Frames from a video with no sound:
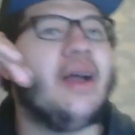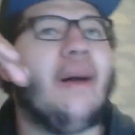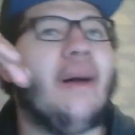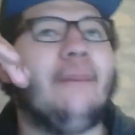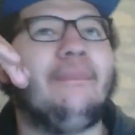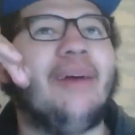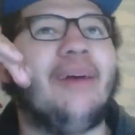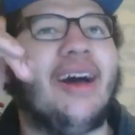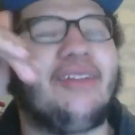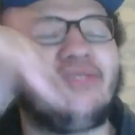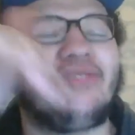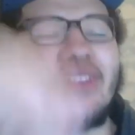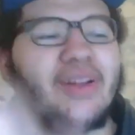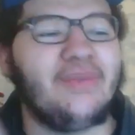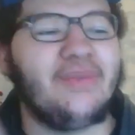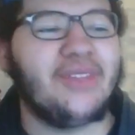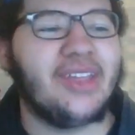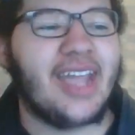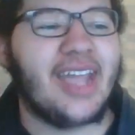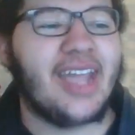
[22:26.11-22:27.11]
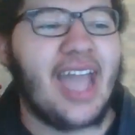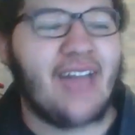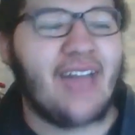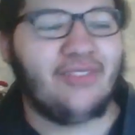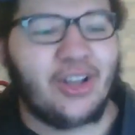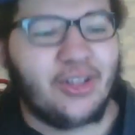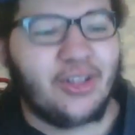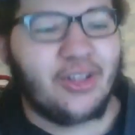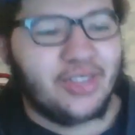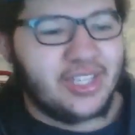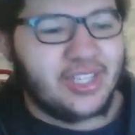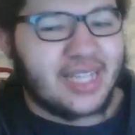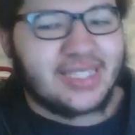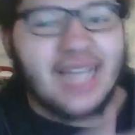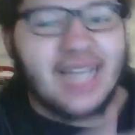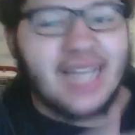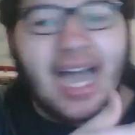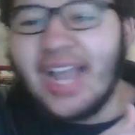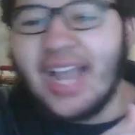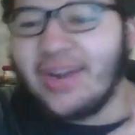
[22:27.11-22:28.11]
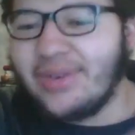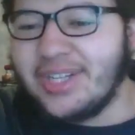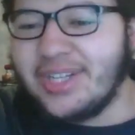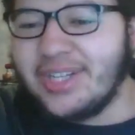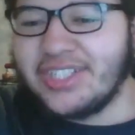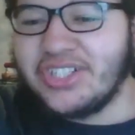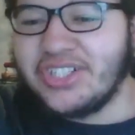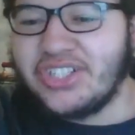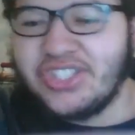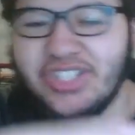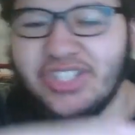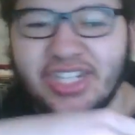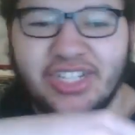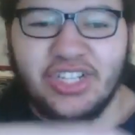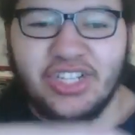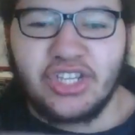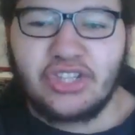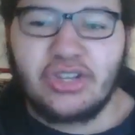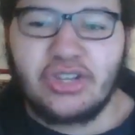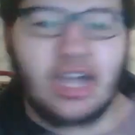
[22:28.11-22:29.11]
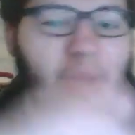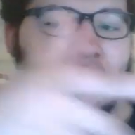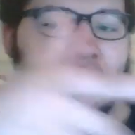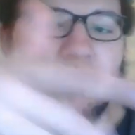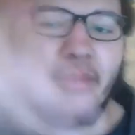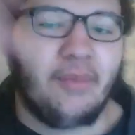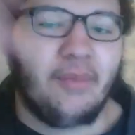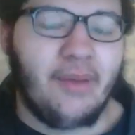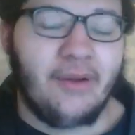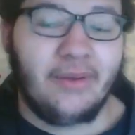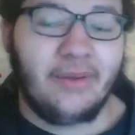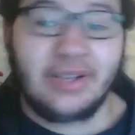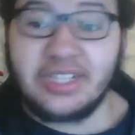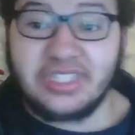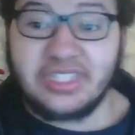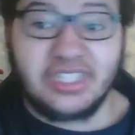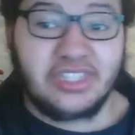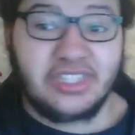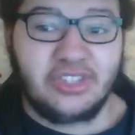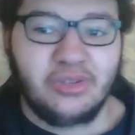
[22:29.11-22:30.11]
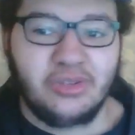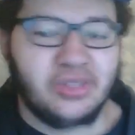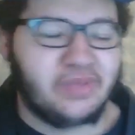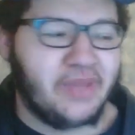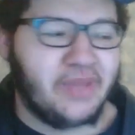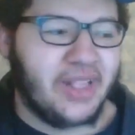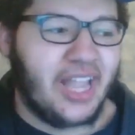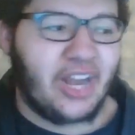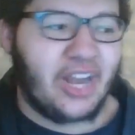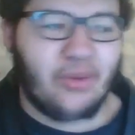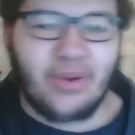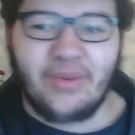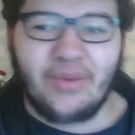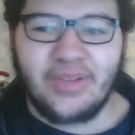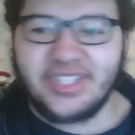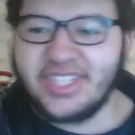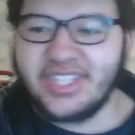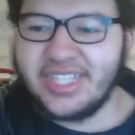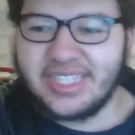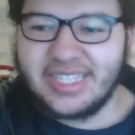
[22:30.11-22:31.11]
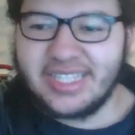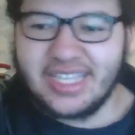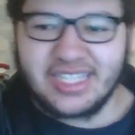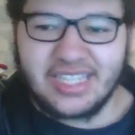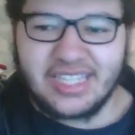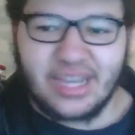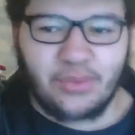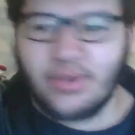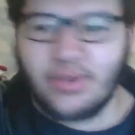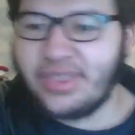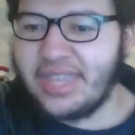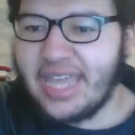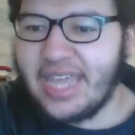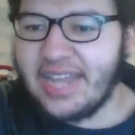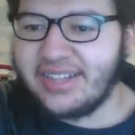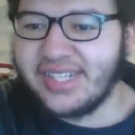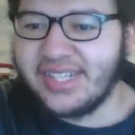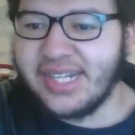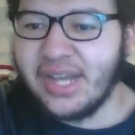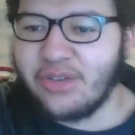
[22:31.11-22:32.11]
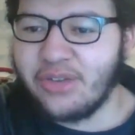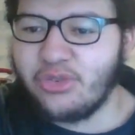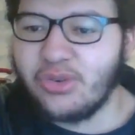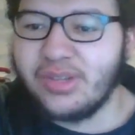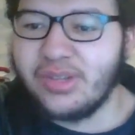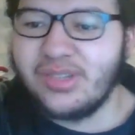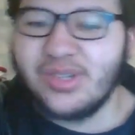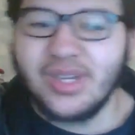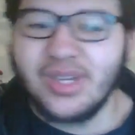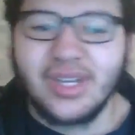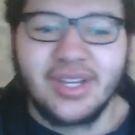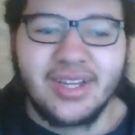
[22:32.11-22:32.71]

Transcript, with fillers: But for him to like have like all these like diaries and shit just to help him remember, because the dude's been like around what since, since like what the 1800s.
----
Requirement:
Copy exactly the lines from the line that contains "[22:30.11-22:31.11]" through the last line of the records above, both ends included, but leave out the pictures.

Answer:
[22:30.11-22:31.11]
[22:31.11-22:32.11]
[22:32.11-22:32.71]

Transcript, with fillers: But for him to like have like all these like diaries and shit just to help him remember, because the dude's been like around what since, since like what the 1800s.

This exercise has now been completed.